Please allow me a few comments (and hopefully clarifications)
on one of the issues below. This mail will mostly concentrate
on one specific issue, namely what RFC 2396 says about
'characters'. Other material in separate mails.

At 20:20 03/01/27 -0500, Ian B. Jacobs wrote:

>Hello,
>
>Minutes of the 27 Jan 2003 TAG teleconf available as
>HTML [1] and as text below.

>   2.3 IRIEverywhere-27

While IRIEverywhere-27 is related to URIEquivalence-15,
and URIEquivalence-15 is of high importance to IRIs,
most of the discussion below is actually about URIEquivalence-15.


>     1. [25]IRIEverywhere-27
>          1. Action MD and CL 2002/11/18: Write up text about
>             IRIEverywhere-27 for spec writers to include in their spec.

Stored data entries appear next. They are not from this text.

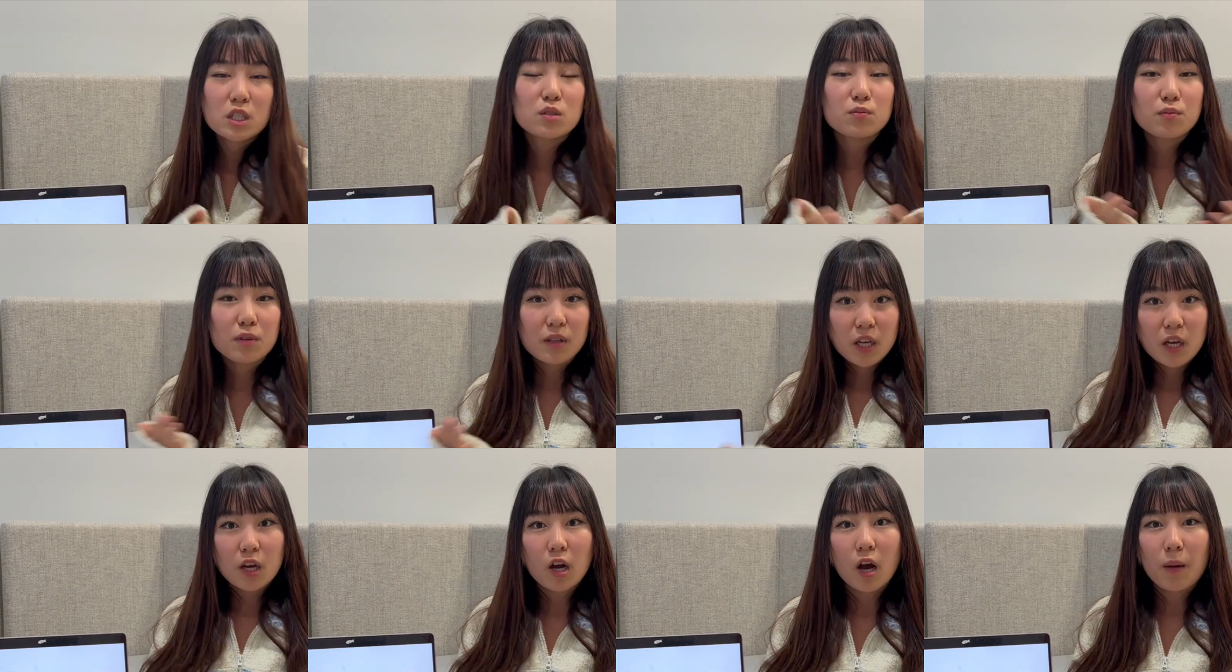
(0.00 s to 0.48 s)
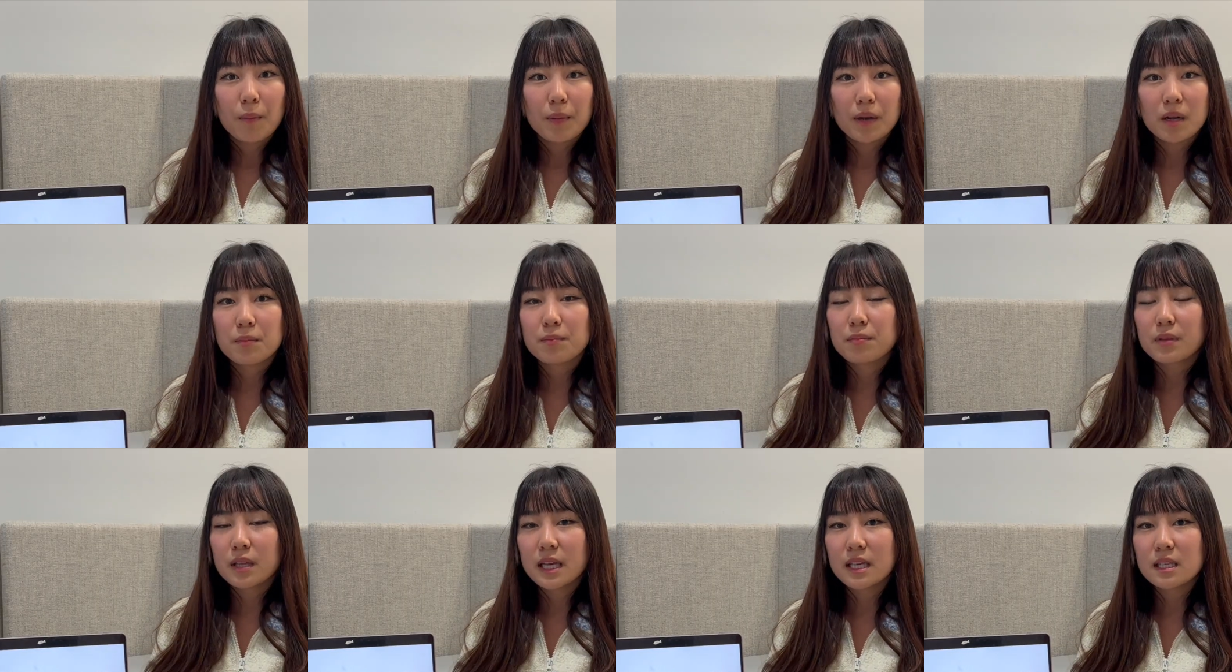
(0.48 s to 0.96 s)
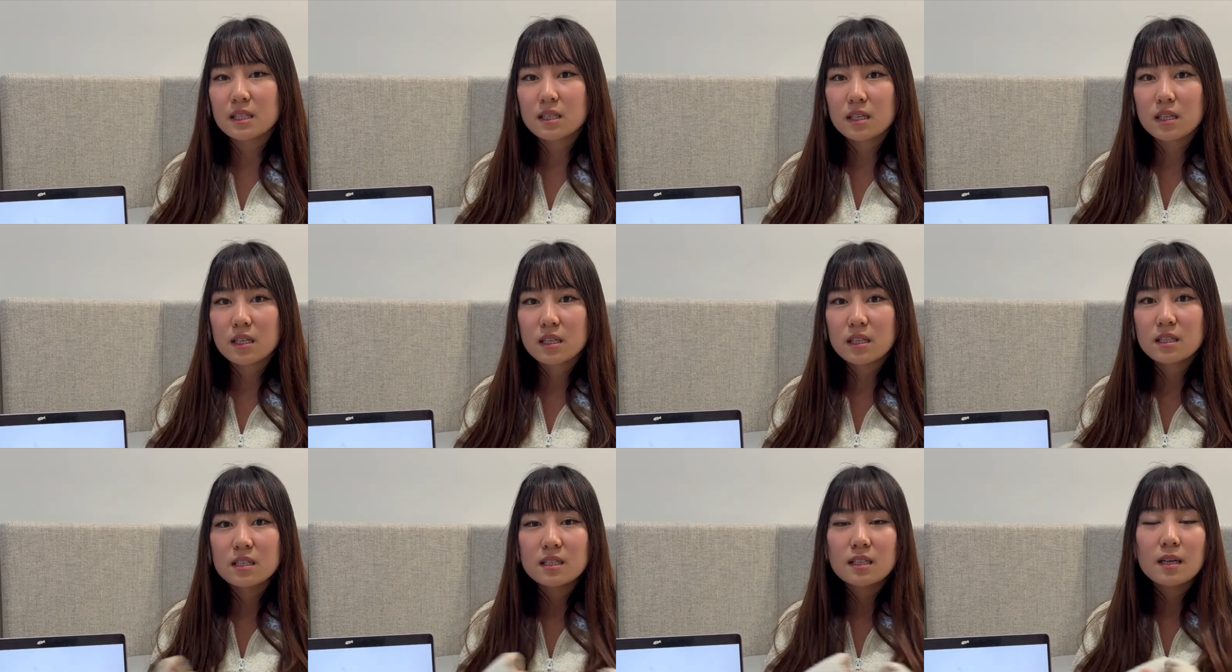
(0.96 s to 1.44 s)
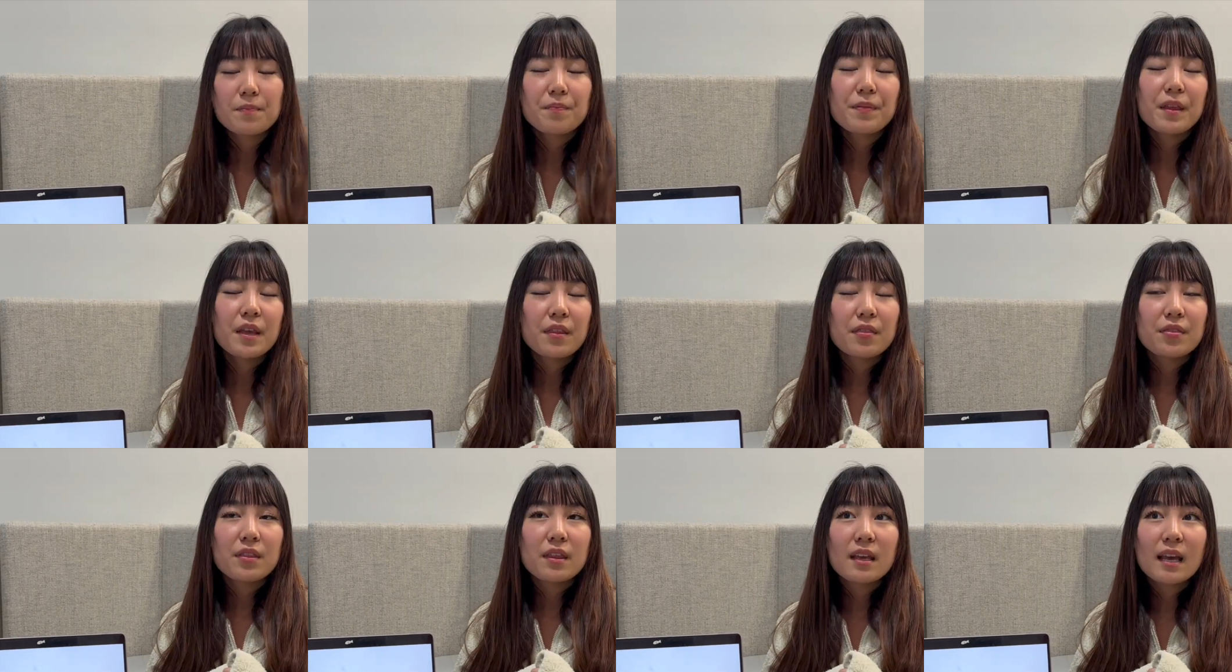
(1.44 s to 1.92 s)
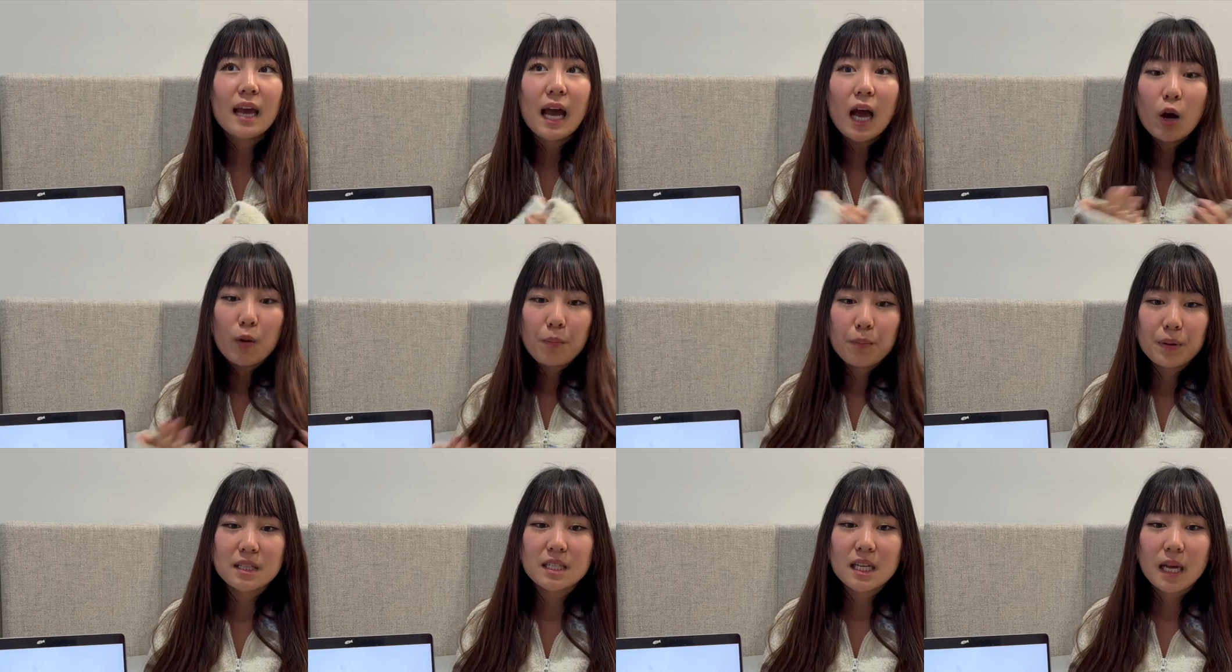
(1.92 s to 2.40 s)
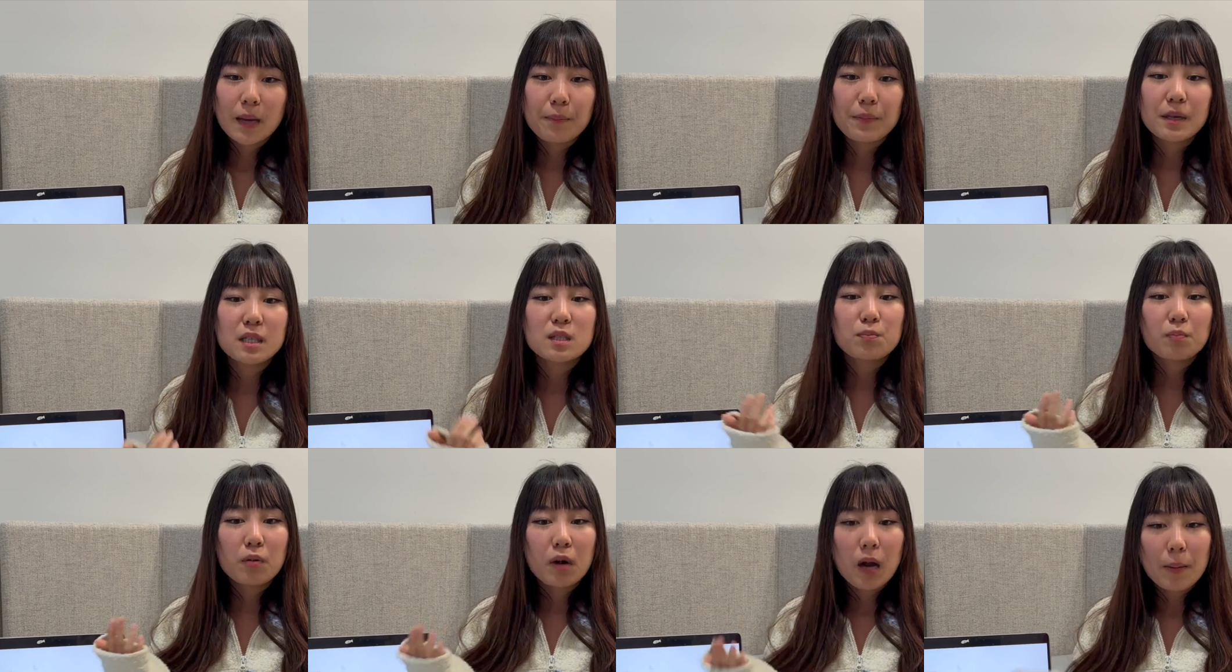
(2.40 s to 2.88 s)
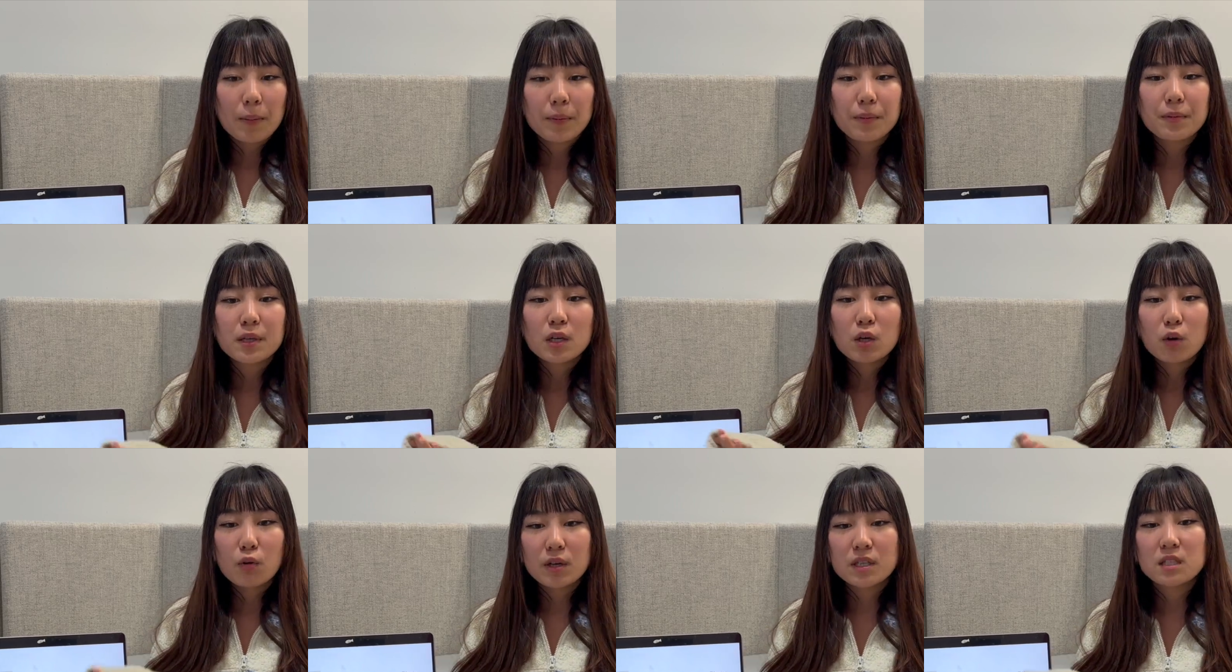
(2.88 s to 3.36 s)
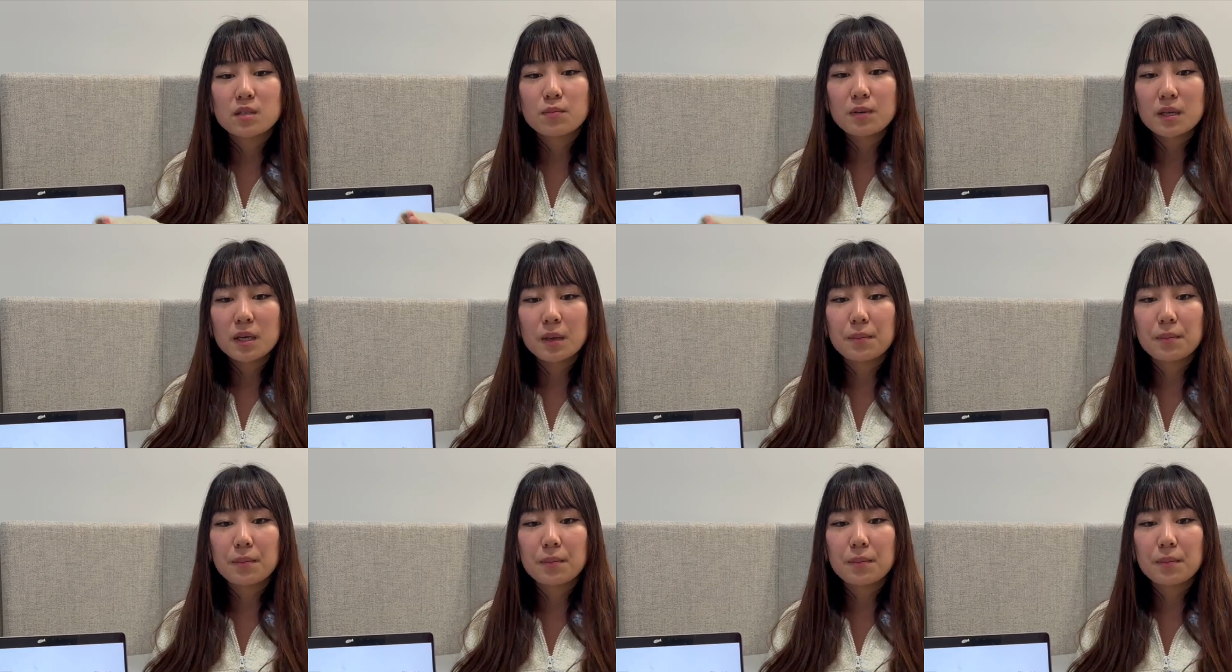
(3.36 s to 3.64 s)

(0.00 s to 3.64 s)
really common in blazers, the output type is probably going to be a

I sent some text to Chris quite a while. For the benefit of everybody,
I'll send this as a separate mail.


>          2. Action CL 2002/11/18: Write up finding for IRIEverywhere-27
>             (from TB and TBL, a/b/c), to include MD's text. Process with
>             IJ; awaiting comments from MD
>
>      [25] http://www.w3.org/2001/tag/ilist#IRIEverywhere-27
>
>    [Ian]
>
>           CL: IJ and I discussed this last week. We drew up some text.:
>           Text based on input from Martin Duerst.
>           DC: Value of treating e and E as equivalent is a huge cost.
>           What actual value do you get?
>           CL: Actual value is that both are equivalent to the same
>           character.
>           TB: Lots of software is already treating %7e and %7E as the
>           same.
>
>    [Chris]
>           that they are equivalent to the *actual character* represented
>           uri spec is way fuzzy on this
>           actual practice is that they are the same
>
>    [Ian]
>           TB: Per 2396, I think Web robots are in their rights; lots of
>           Web robots do this.
>           RF: Yes, that's my understanding.
>           PC: Chris, could you explain impact?
>
>    [DanCon]
>           I think it's straightforward to read the URI spec

I think in general, there is too much 'trying to read the
coffee grounds (aka spec)' in what follows. While this is
certainly very important (and I'll do some more of it below),
actual practice should also be considered carefully.




>as saying
>           that [26]http://a/%7E and [27]http://a/%7e are distinct URIs,
>           and may or may not refer to the same resource.
>           roy, you think otherwise?
>
>      [26] http://a/%7E
>      [27] http://a/%7e
>
>    [Roy]
>           I think otherwise
>
>    [Stuart]
>           I read it the same as Dan :-(
>
>    [Ian]
>           CL: There is a bigger effect on IRI spec and suggestions for
>           RFC2396.
>
>    [DanCon]
>           sigh; each of those URIs is a sequence of 12 characters. they
>           differ in their 12th character. hence they're different URIs.
>           RFC2396 says otherwise?
>
>    [Chris]
>           this has more effect on IRI comparison (which is done by
>           transformation to URI and then comparing)
>
>    [Ian]
>           Action CL: Please propose text IJ and CL worked on to www-tag
>           (flipping the ACL).
>
>    [Roy]
>           %7e is one character -- three octets
>
>    [Chris]
>           it means that the *actual kanji* and the sequence of hexifyied
>           octets compare to the same
>           which helps in roundtripping a very great deal
>
>    [Roy]
>           oops one octet -- char[$1\47]
>
>    [DanCon]
>           "%7e" is *one* character???
>
>    [Roy]
>           "character" is defined in spec
>
>    [TBray]
>           was ignoring IRC... yes, lots of software will decide those two
>           URIs are the same in their cache
>
>    [Chris]
>           no, %7e is one octet

okay, Dan says %7e are three characters, Roy says it's one character
(or both actually say that RFC 2396 says so). Let's see:

In '1.1 Overview of URI'
   "Identifier
          An identifier is an object that can act as a reference to
          something that has identity.  In the case of URI, the object is
          a sequence of characters with a restricted syntax."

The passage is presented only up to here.